Revenge Wears Prada ‘gets fashion all wrong’
The sequel to The Devil Wears Prada is now out in US bookstores. But are representations of the fashion world in popular culture selling us a false image?
When Lauren Weisberger’s Revenge Wears Prada landed on my desk, I was wary. I’ve never read The Devil Wears Prada, Weisberger’s bestselling roman à clef about her time as an assistant to Anna Wintour. But like a lot of people who work in fashion, the novel has dogged me.
When, for instance, I run into high school acquaintances, the first thing they ask when I say that I’m a fashion editor is whether my life is just like The Devil Wears Prada. “How so?” I ask. They then articulate some vision of a fashion industry comprised entirely of skinny girls in stiletto heels, catty gay men, and Wintour-ish bosses with ice picks for hearts. Look, I say, for the umpteenth time: There’s some truth to those stereotypes, but for the most part, the people who do well in the fashion industry are sharp, incredibly creative, and above all, very, very hard-working.
There are enough pop culture phenomena that traffic an image of fashion as a pit of campy vipers. As far back as the 1957 film Funny Face, with Audrey Hepburn, fashion folk have been portrayed as peerless superficialists – people who care only for the glamorous and the new. In Funny Face, at least, the parody was cheerful. British sitcom Absolutely Fabulous came at the topic with daggers drawn, and while its satire was often apt, no one mistook it for reality.

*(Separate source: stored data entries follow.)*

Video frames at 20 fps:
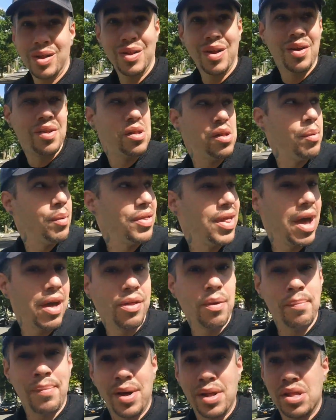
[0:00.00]
look and see where the
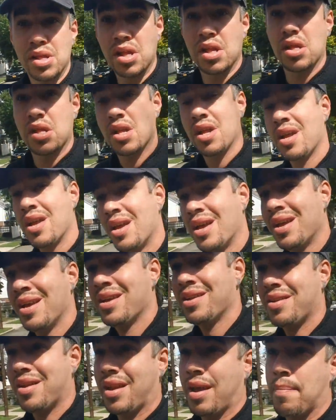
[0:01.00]
hell the bus is
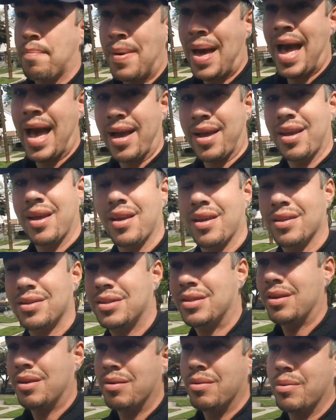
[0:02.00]
to get back
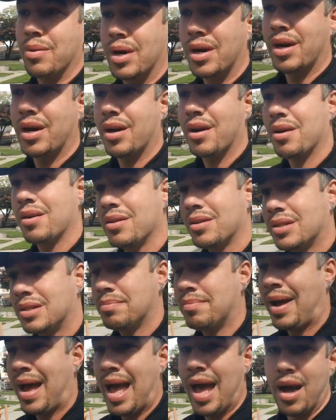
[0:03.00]
to uh,
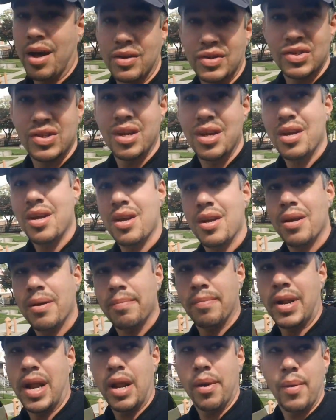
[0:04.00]
my house.
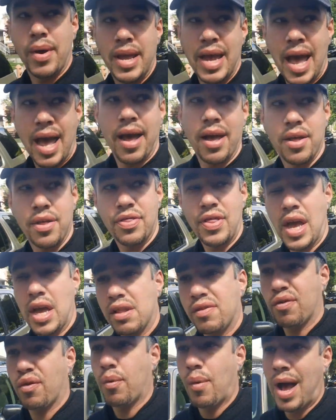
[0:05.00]
But anyway, yeah,
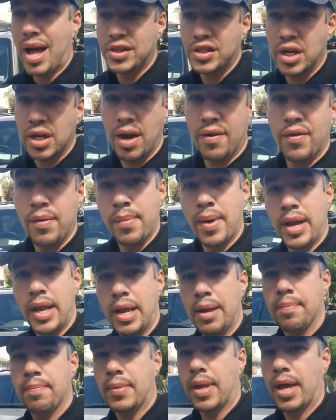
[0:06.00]
thanks for watching,
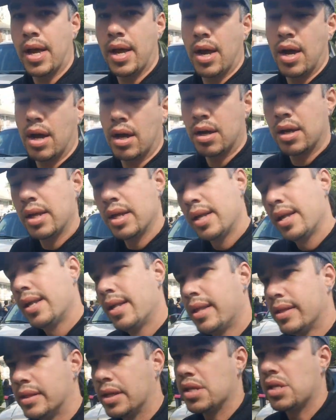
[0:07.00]
everybody. Uh,
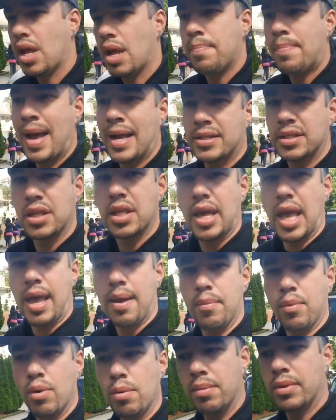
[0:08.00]
let's head back to the
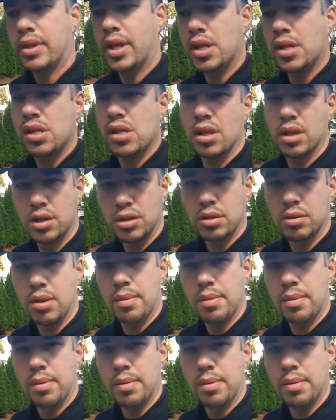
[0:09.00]
game room and let's let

Whereas today, ‘reality’ fashion programming creates all manner of confusion, inasmuch as the people on those shows create caricatures of themselves. Think of Heidi Klum on Project Runway, doing Wintour lite with her dry “Auf Wiedersehen” dismissal of losers. Or Rachel Zoe, who acts – on her eponymous TV show, at least – as though being a simpering diva were some kind of qualification for fashion industry success. Trust me: It’s not.